The specter of Madame Defarge, the blood-thirsty chronicler of severed heads in the French Revolution, hangs heavy over American universities. She just made an appearance at Georgetown Law School. Nowadays, heads don’t fall into baskets, but heads do roll, and careers, reputations, and personal lives are torn asunder by marauding woke progressives. Where can the beheaded turn for help?
Three years ago, I resigned as a trustee (emeritus) at the University of Pennsylvania and as an Overseer of its law school. I quit because Amy Wax, a tenured law professor, lost her first-year teaching privileges after observing that her black students performed poorly—mostly in the bottom half of the class—over many years. Ted Ruger, Dean of Penn Law School, was quick to condemn her but still has not produced any evidence to prove Wax wrong. He brooks no questioning of Penn’s diversity agenda.
Fast forward to today. Top-tier Georgetown Law School summarily fired Sandra Sellers, an adjunct professor, for commenting to her colleague David Batson about the academic performance of black students. Georgetown also suspended Batson pending further investigation. Evoking a Maoist struggle session, students called for his public apology for not condemning the purportedly racist statement of his colleague, and he quickly offered his resignation.
What was Sellers’ crime, which Georgetown dean William Treanor labeled “reprehensible” and “abhorrent”? She noticed the same pattern that Amy Wax had seen, something that would concern any decent professor or administrator, namely: why does a specific group of students underperform? An incompetent admissions department? Poor academic support? The glib virtue-signaling of lambasting and firing the professor for her concern is academic malfeasance overdue for a reckoning. And that reckoning would only be for the academic benefit of the very students that the feckless “anti-racist” deans claim they are protecting.
Professor Wax’s comments occurred on a podcast with Glenn Loury, a black professor of economics at Brown University, who himself opposes affirmative action. In this latest event, however, comments made in what appears to be a private conversation, fortuitously recorded at the end of an online class, are the basis for the firing and suspension.
Academic social justice warriors are expanding their tools and methods to catch and punish those who deviate in any way, even inadvertently, from their shibboleths and orthodoxies. On July 4, last year—note the irony of the date—hundreds of Princeton faculty signed onto a letter to Princeton’s president with demands that included, “Constitute a committee composed entirely of faculty that would oversee the investigation and discipline of racist behaviors, incidents, research, and publication on the part of faculty.” One wonders when woke students, faculty, and administrators will adopt even more Stasi-like techniques as they snoop on their colleagues and turn them in for ritual denunciation and punishment.
Like the Orwellian Ministry of Love, where dissenters are tortured psychologically until they endorse and believe in Big Brother’s regime, campus repression is working. Sellers’ scaffold speech was, “Regardless of my intent, I have done irreparable harm, and I am truly sorry for this.” Batson lamented that he had not responded more directly to her. Sellers did no harm: the harm was done by the woke who terrorize the campus into silence and break the spirit of professors, diminishing their roles as teachers and mentors.

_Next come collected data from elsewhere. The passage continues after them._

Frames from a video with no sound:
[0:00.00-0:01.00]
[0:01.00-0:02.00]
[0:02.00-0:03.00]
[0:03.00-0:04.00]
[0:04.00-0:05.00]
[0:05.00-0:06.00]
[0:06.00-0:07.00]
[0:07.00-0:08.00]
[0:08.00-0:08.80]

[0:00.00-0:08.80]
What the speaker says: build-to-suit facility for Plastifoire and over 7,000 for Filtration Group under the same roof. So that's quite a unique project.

I am sad to note that since June of 2018, when I left the Penn board in protest, there is no public record of any trustee, anywhere, resigning in protest over the treatment of students or faculty at American universities. If our leaders do not speak up, there’s little chance for those mistreated to vindicate their rights, and the need for help seems more urgent by the day. Donors need to close their wallets, trustees need to fire administrators who show their contempt for freedom of speech and due process, and if that is not possible, they should take their expertise and their philanthropy somewhere else.

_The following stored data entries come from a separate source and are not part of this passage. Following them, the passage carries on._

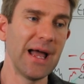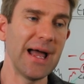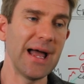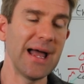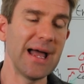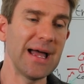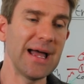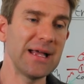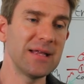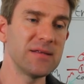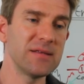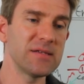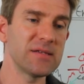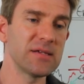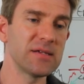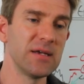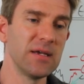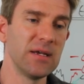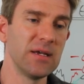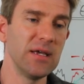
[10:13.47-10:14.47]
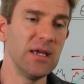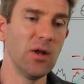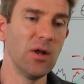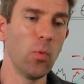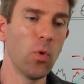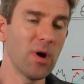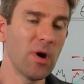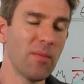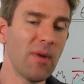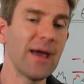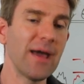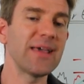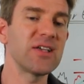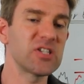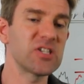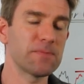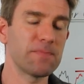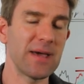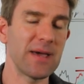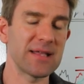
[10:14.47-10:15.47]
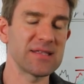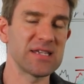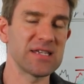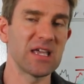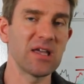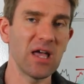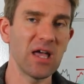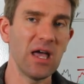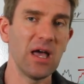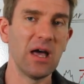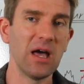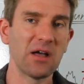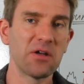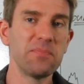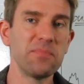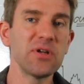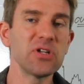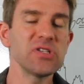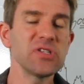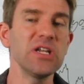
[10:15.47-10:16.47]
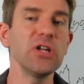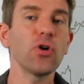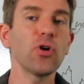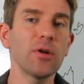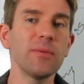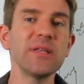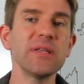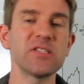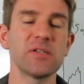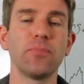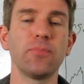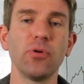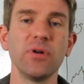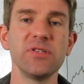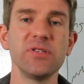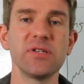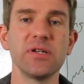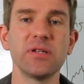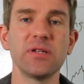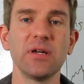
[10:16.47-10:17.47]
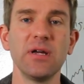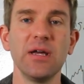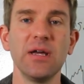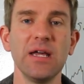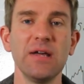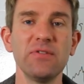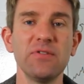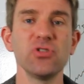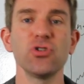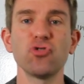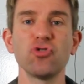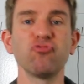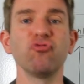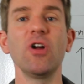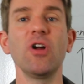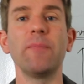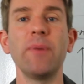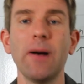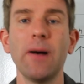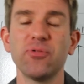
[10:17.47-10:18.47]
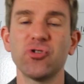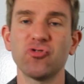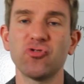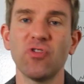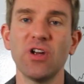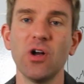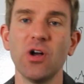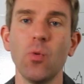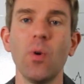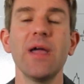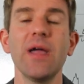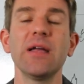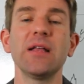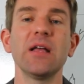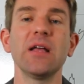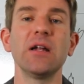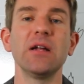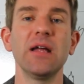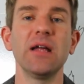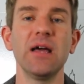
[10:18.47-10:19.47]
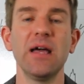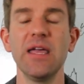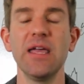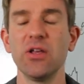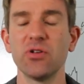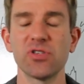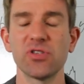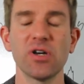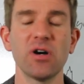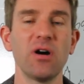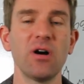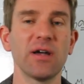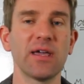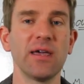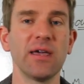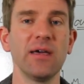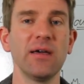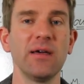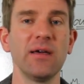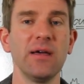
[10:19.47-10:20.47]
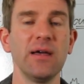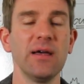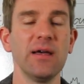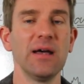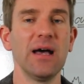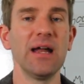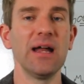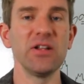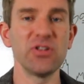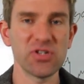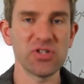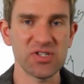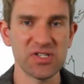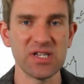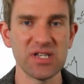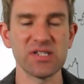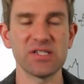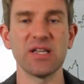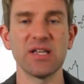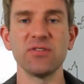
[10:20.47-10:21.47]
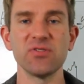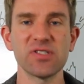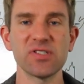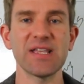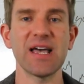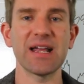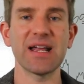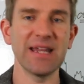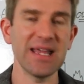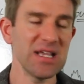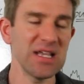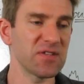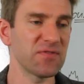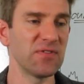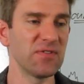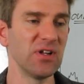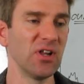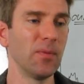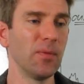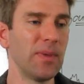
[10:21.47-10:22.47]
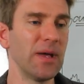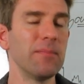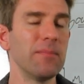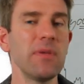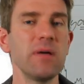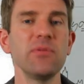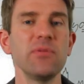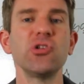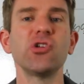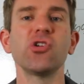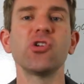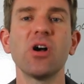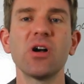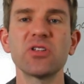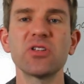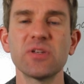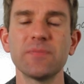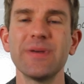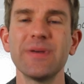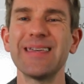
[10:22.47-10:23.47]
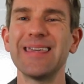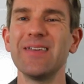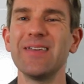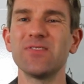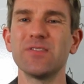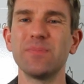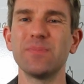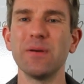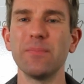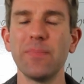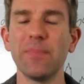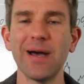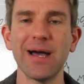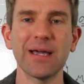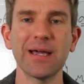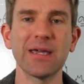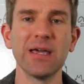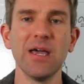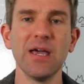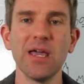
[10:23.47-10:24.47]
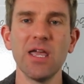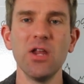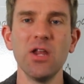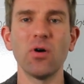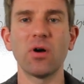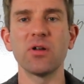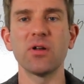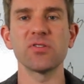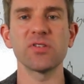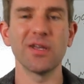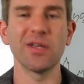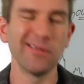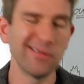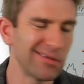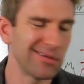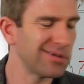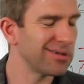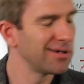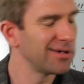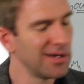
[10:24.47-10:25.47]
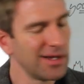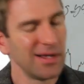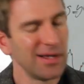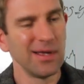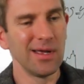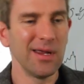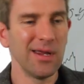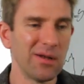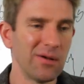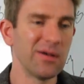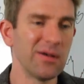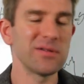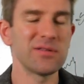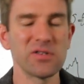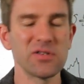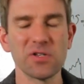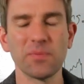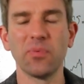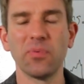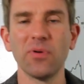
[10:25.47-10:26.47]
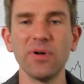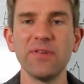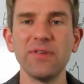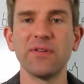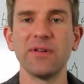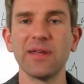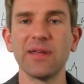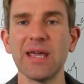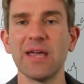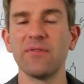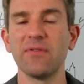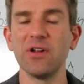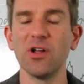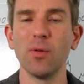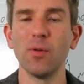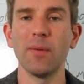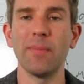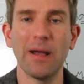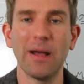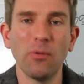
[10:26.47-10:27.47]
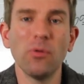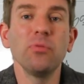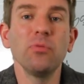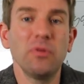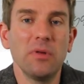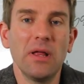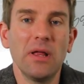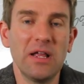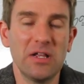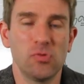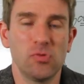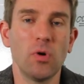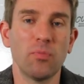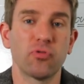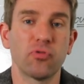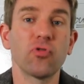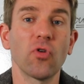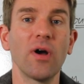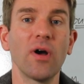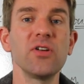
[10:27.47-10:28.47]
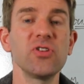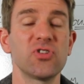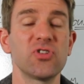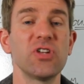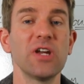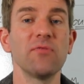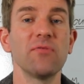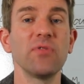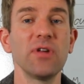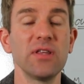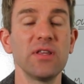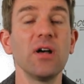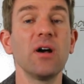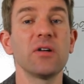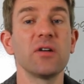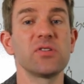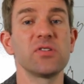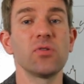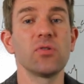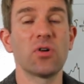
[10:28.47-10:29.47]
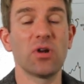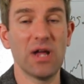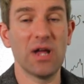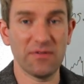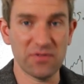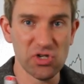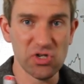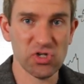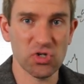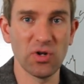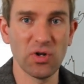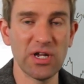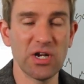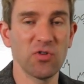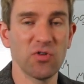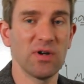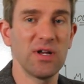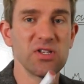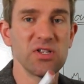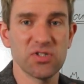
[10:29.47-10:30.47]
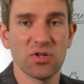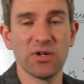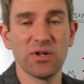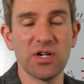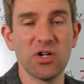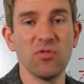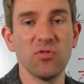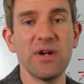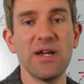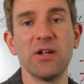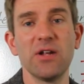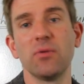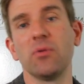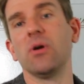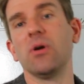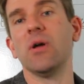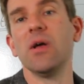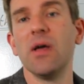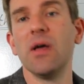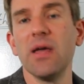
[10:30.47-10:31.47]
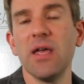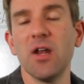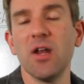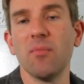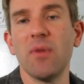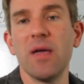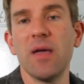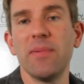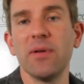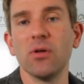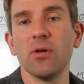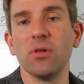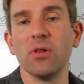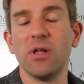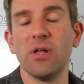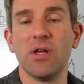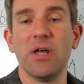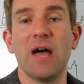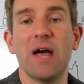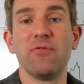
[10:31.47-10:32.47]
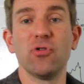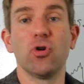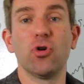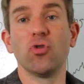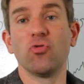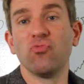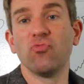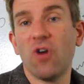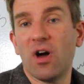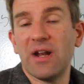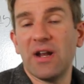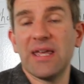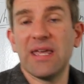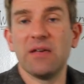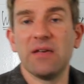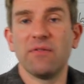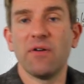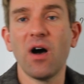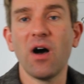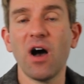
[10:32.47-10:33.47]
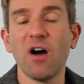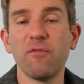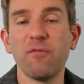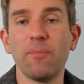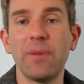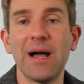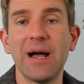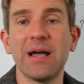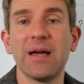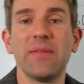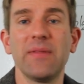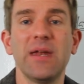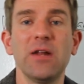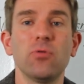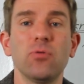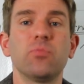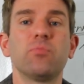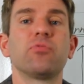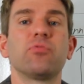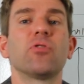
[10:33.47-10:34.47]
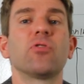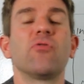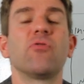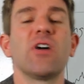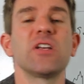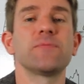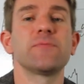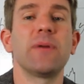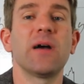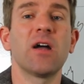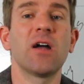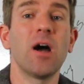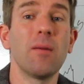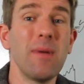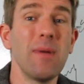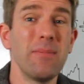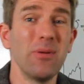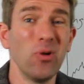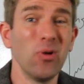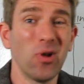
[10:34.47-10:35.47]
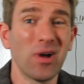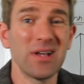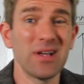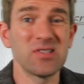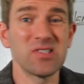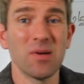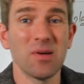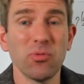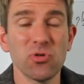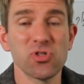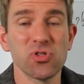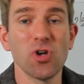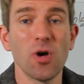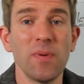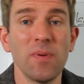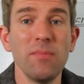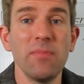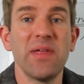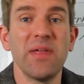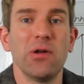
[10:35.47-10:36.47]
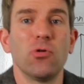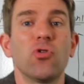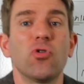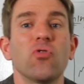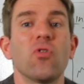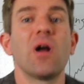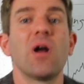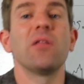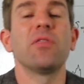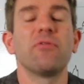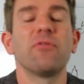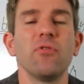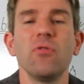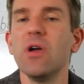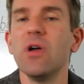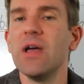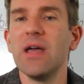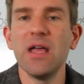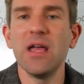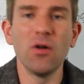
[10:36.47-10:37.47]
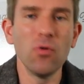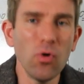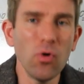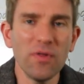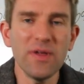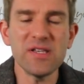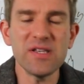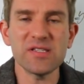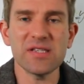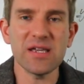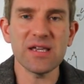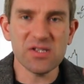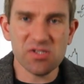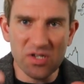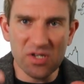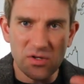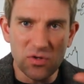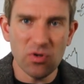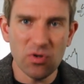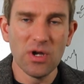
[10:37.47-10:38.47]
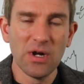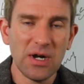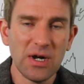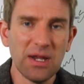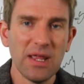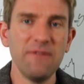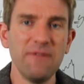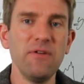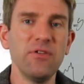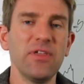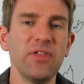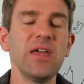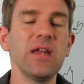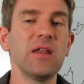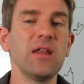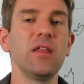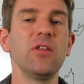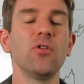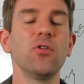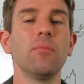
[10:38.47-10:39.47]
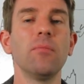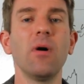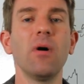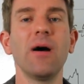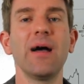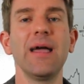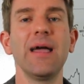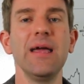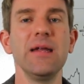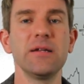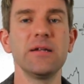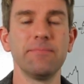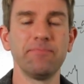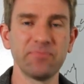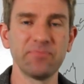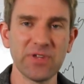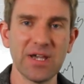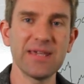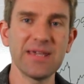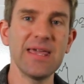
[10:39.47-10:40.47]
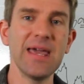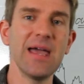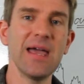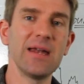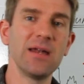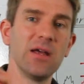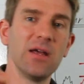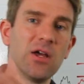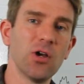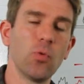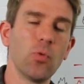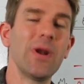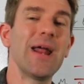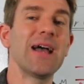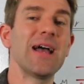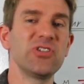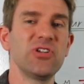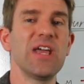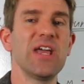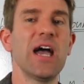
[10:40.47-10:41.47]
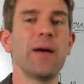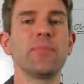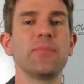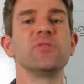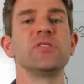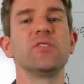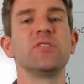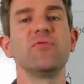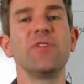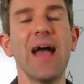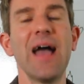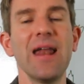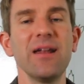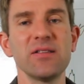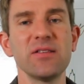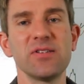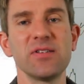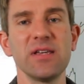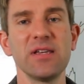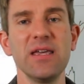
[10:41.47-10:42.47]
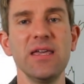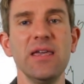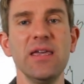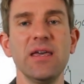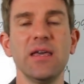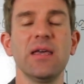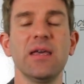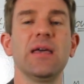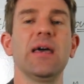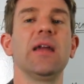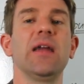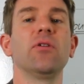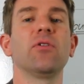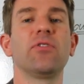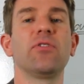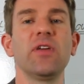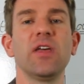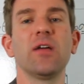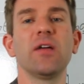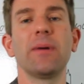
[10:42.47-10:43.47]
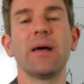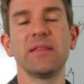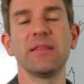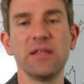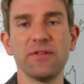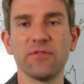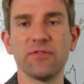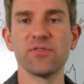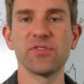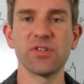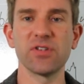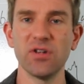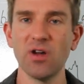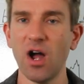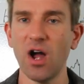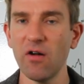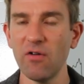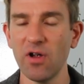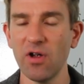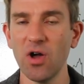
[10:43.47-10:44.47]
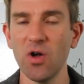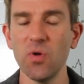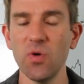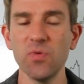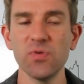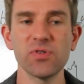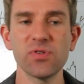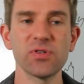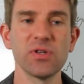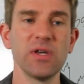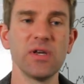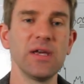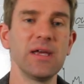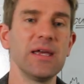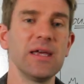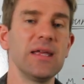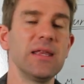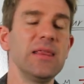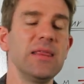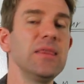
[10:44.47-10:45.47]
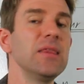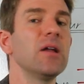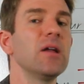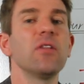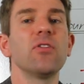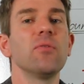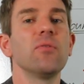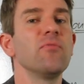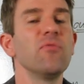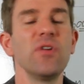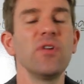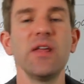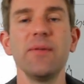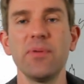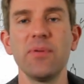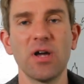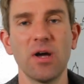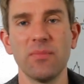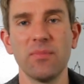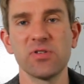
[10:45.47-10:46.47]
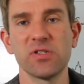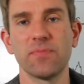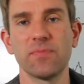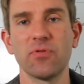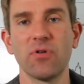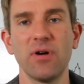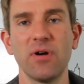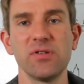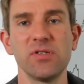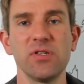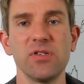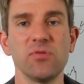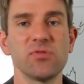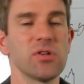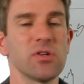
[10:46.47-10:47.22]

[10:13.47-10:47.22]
And you know, what am I expecting? Because they're not going to be disappointed. If you just rip up straight away and, and hit your target, and it just sits there and stagnates for a little bit and maybe chugs a bit, gives a bit back, you're not going to say, oh, you know, that's disappointing, it gave a little bit back. Well, that's what price generally does. It's not going to have a solid green, solid green. It'll, you know, maybe it'll have a good run and give half back, and then it'll progress back up. Maybe it'll look like it's double topping, but then it'll grind through. You know, all these things. So you, if you're thinking it in your mind, again, when it actually happens in reality and you're thinking about different scenarios, none of them really become a surprise to you.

The absence of leadership is one of the most disturbing elements in the struggle to restore honesty and integrity to academic communities. Canceling faculty like Professor Wax and Professor Sellers, who “notice,” ask questions, and seek answers for sub-optimal student performance, is the real campus crime. There are too many historical examples of what happens when fine people fail to respond to repression. We have not yet reached the point where individuals fear for their physical safety; that they cling so fearfully to their status and employment is a sad sign of how much repression is already afoot in the place where fearless pursuit of truth should be a cause for honor, not shame and exile.